* Assignment *
Exactly as written, return all the data, leaving its pictures behind.

* Exercise input *
☆ ☆ ☆ ☆
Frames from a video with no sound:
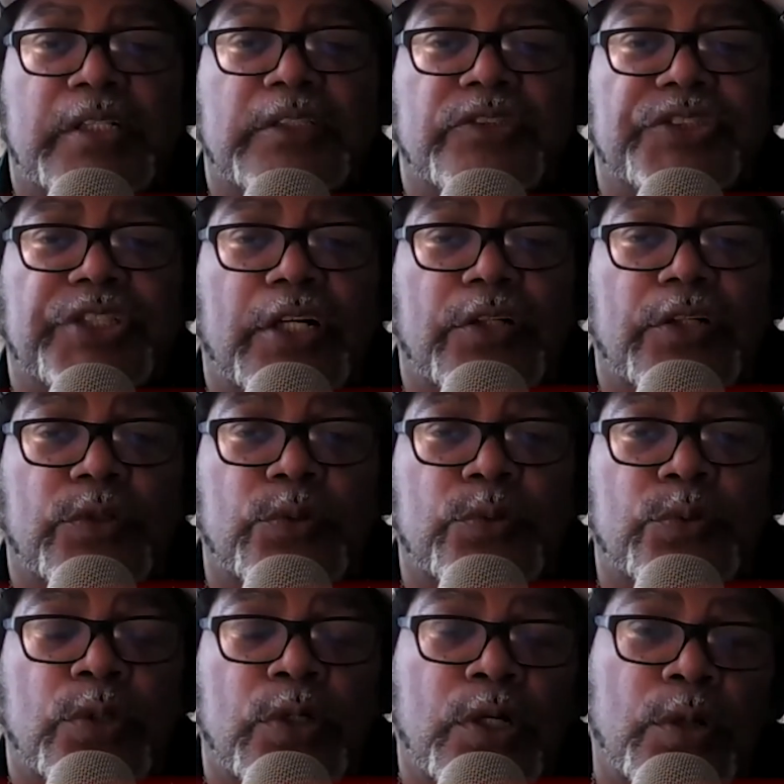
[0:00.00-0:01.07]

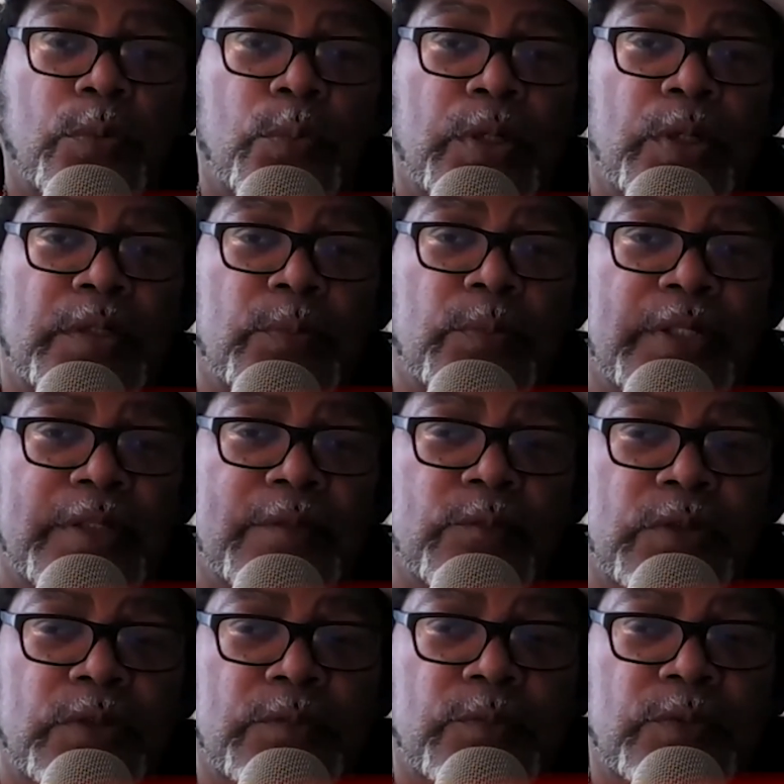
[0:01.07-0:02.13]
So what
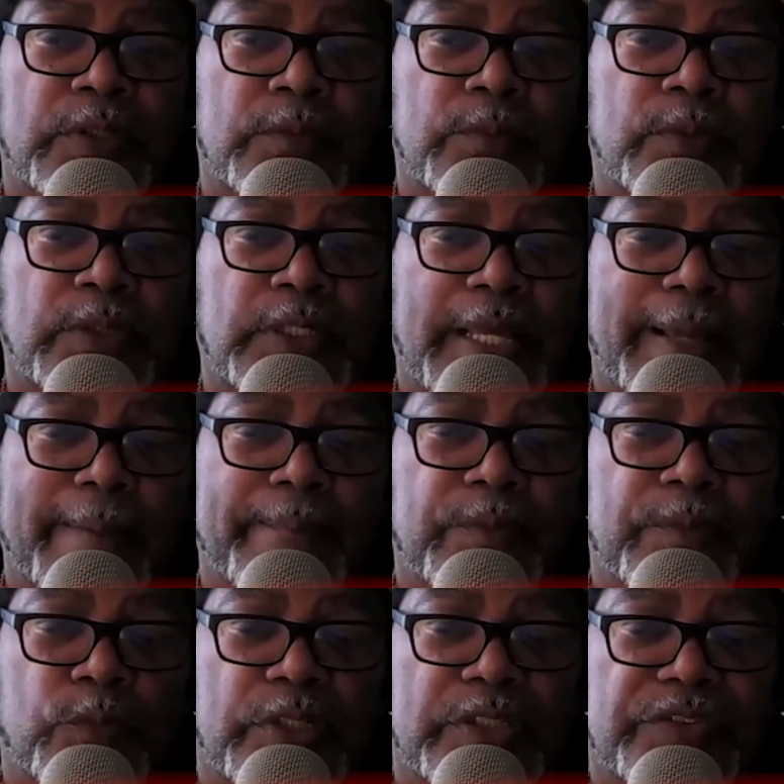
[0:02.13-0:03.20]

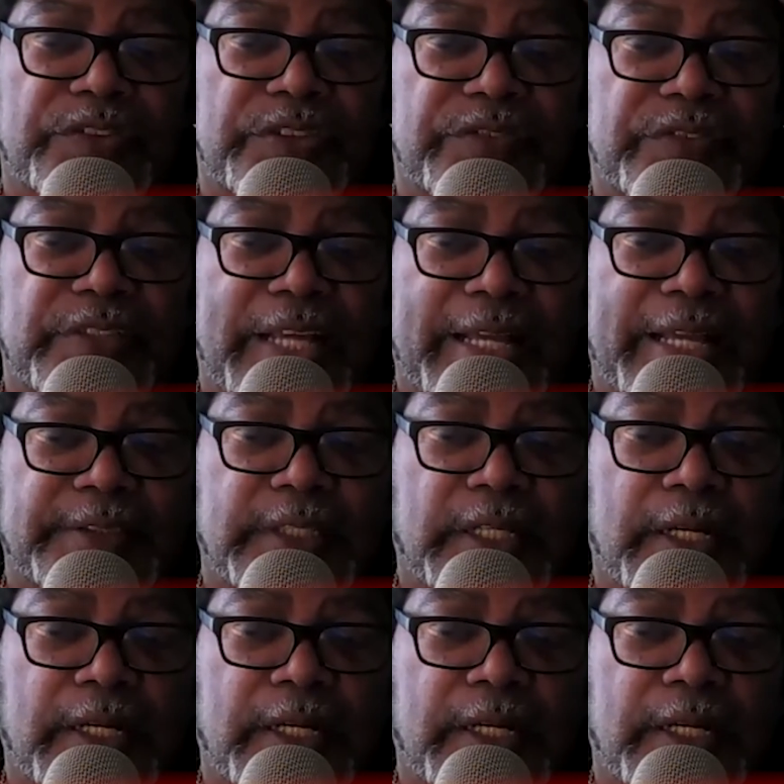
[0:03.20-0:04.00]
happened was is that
☆ ☆ ☆ ☆
* Task result *
Frames from a video with no sound:
[0:00.00-0:01.07]

[0:01.07-0:02.13]
So what
[0:02.13-0:03.20]

[0:03.20-0:04.00]
happened was is that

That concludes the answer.